**WHAT YOU NEED TO DO:** What you return should be the exact lines from the one with "[14:20.84-14:21.84]" to the end of the records below, both included, and no pictures.
[[ SOURCE MATERIAL open ]]
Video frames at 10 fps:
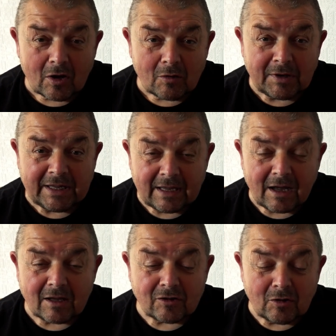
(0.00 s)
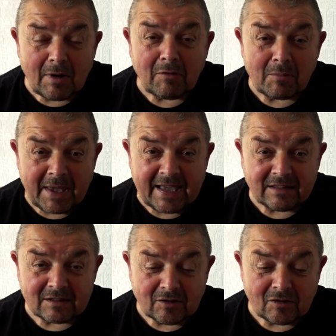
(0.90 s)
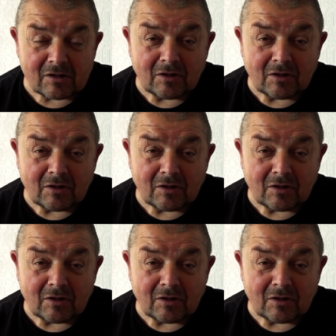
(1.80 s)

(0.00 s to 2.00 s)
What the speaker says: We do our maintenance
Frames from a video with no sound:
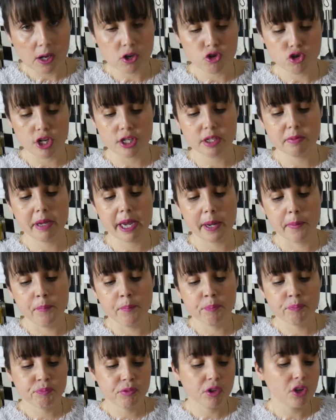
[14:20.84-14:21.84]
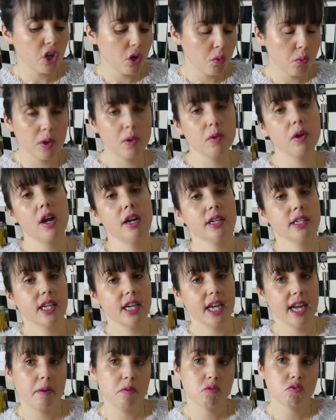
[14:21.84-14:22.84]
Trust me, you will like
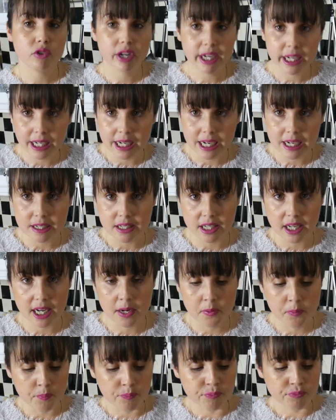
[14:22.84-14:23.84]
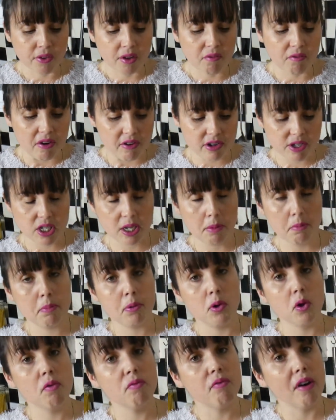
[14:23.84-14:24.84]
it. Really easy, very
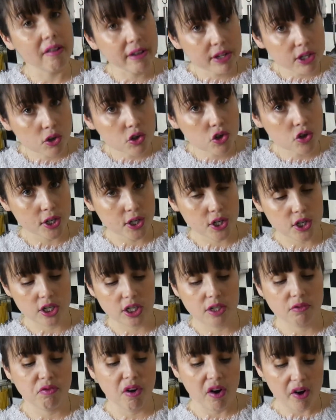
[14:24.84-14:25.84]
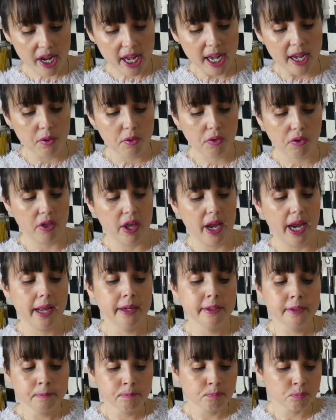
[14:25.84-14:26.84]
simple, very nutritious, very
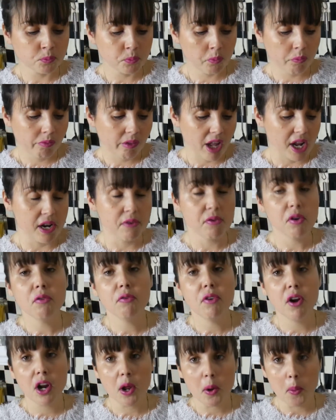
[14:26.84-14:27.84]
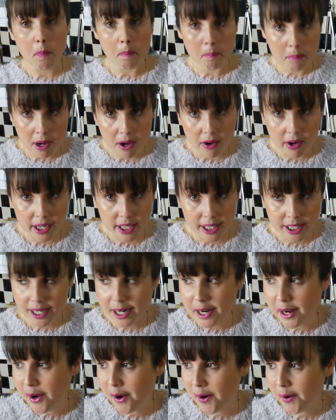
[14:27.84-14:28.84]
healthy. And if you follow my
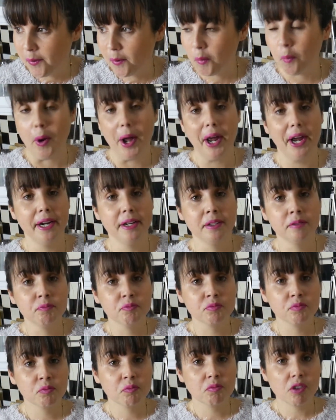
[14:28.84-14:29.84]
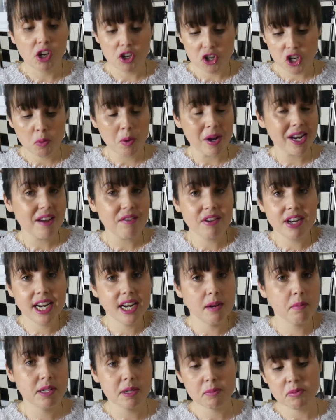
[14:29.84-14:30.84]
way, you won't
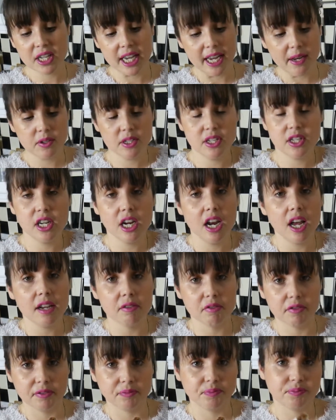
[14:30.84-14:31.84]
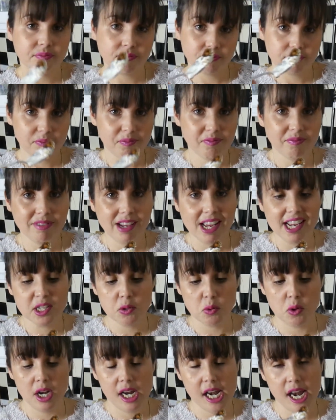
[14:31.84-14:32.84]
ever need some scales in your life.
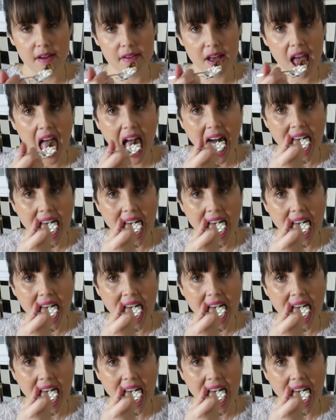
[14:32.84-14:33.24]
That's what I love.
[[ SOURCE MATERIAL closed ]]
**RESULT OF THIS TASK:**
[14:20.84-14:21.84]
[14:21.84-14:22.84]
Trust me, you will like
[14:22.84-14:23.84]
[14:23.84-14:24.84]
it. Really easy, very
[14:24.84-14:25.84]
[14:25.84-14:26.84]
simple, very nutritious, very
[14:26.84-14:27.84]
[14:27.84-14:28.84]
healthy. And if you follow my
[14:28.84-14:29.84]
[14:29.84-14:30.84]
way, you won't
[14:30.84-14:31.84]
[14:31.84-14:32.84]
ever need some scales in your life.
[14:32.84-14:33.24]
That's what I love.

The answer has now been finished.